Tips for training in the cold and dark

  • Warm up: be sure to move all your joints though a functional range of motion before heading out. Let your muscle get activated to reduce injury
  • Start slow: your blood will move inward to maintain core temperature in the cold and this can compromise muscle activation. Start your activity slowly and with caution until you feel warm down to your feet then gradually increase your pace of movement
  • Gear up: you will heat up as you get moving but be sure to protect your hands and head from cold and your feet from cold and moisture.
  • Light up: wear reflective gear and blinking lights if you are training in the dark. Even if you are on sidewalks or paths you still may encounter objects moving faster than you and lights could save your life.
  • Hydrate: the colder the temperature, the dryer the air.
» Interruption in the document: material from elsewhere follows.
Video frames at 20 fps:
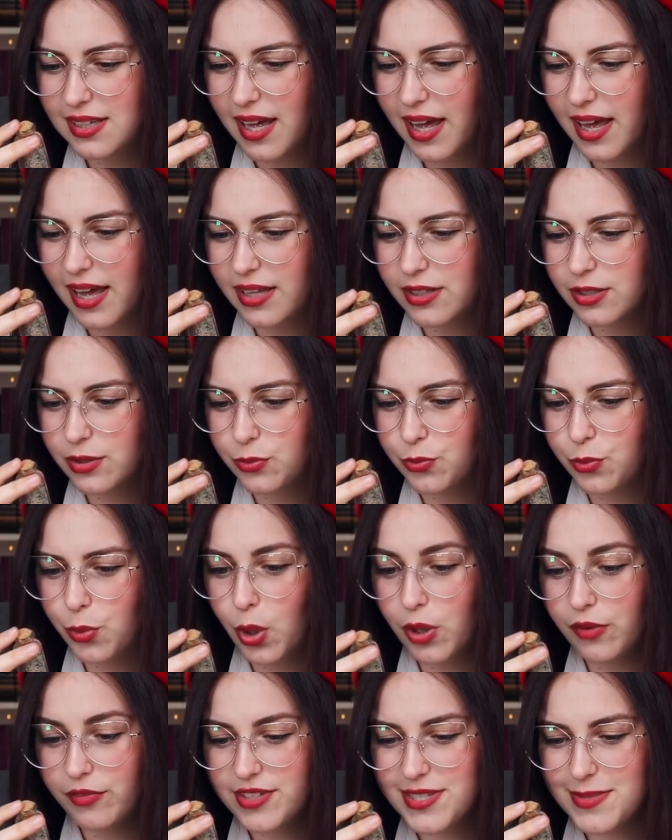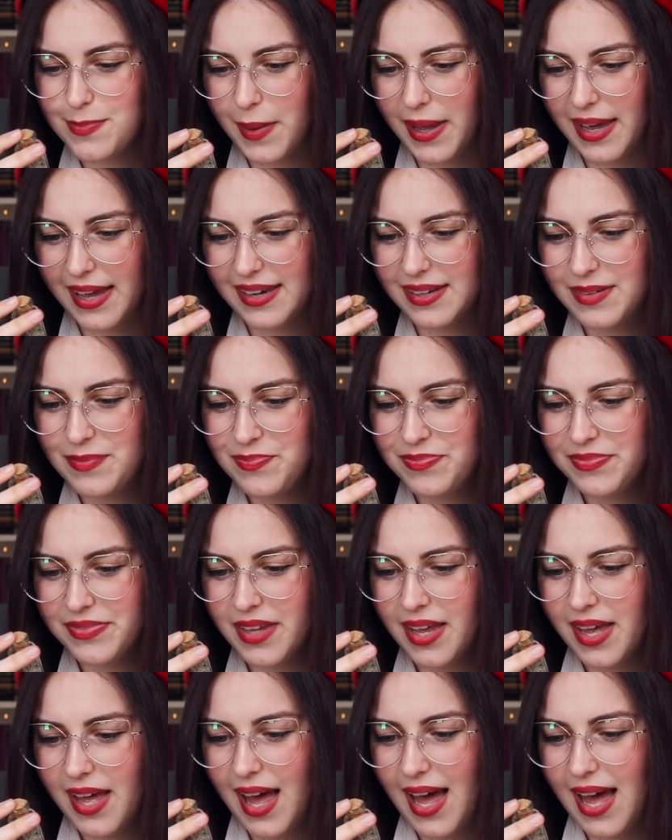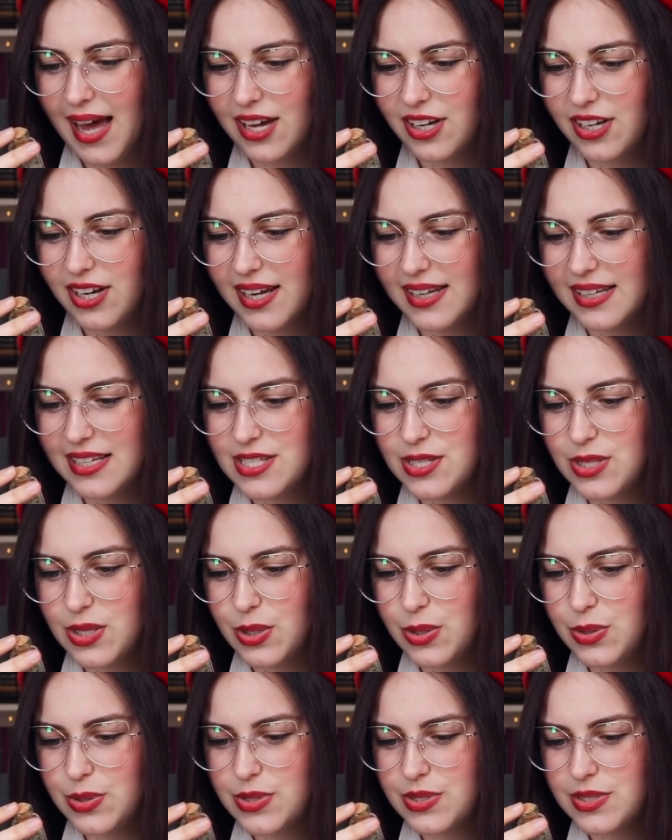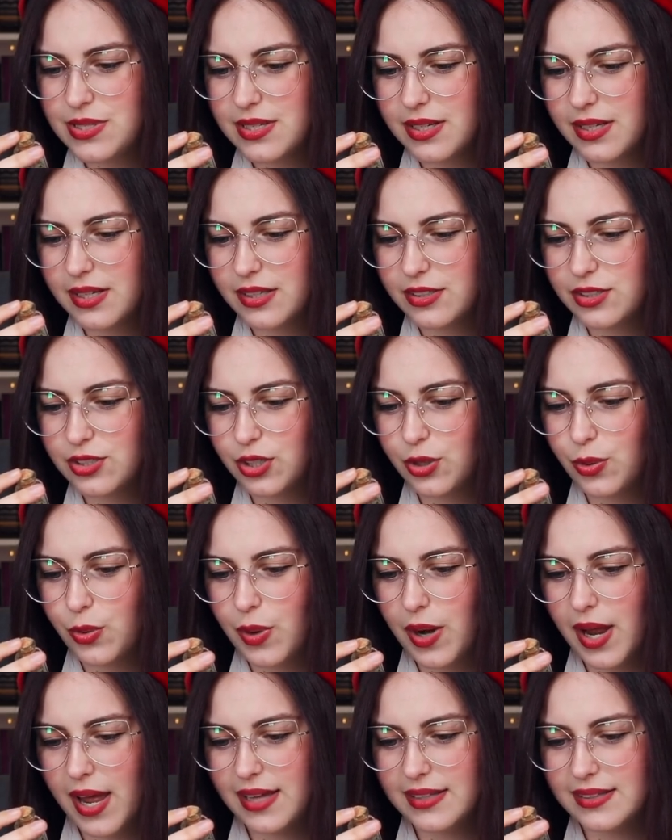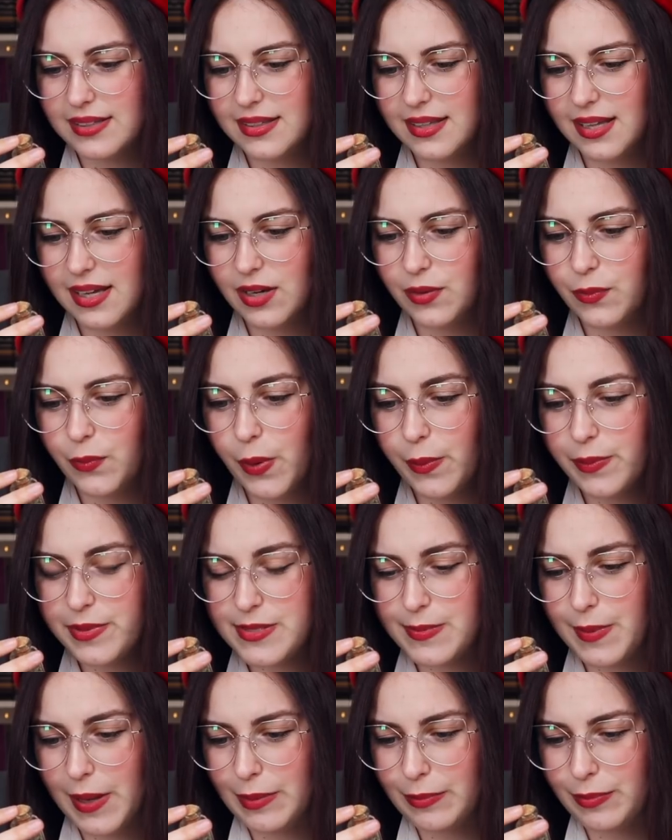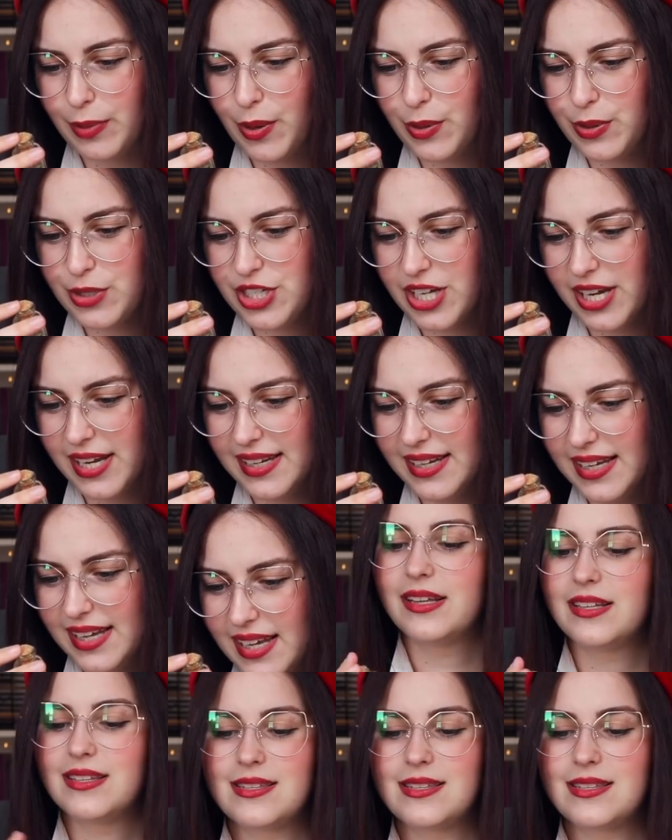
and wolfsbane. Aconite is used to create the wolfsbane potion.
You will lose water when training in cold weather so make sure you are well hydrated.
  • Recovery: sauna, soak, and stretch to keep your tissue supple and healthy after training.

Great indoor activities

Winter is a really good time to learn a new skill and explore new activities. Some of the suggestions I will make here might be outside the box for you but I challenge you to ask yourself if there is anything you might want to try.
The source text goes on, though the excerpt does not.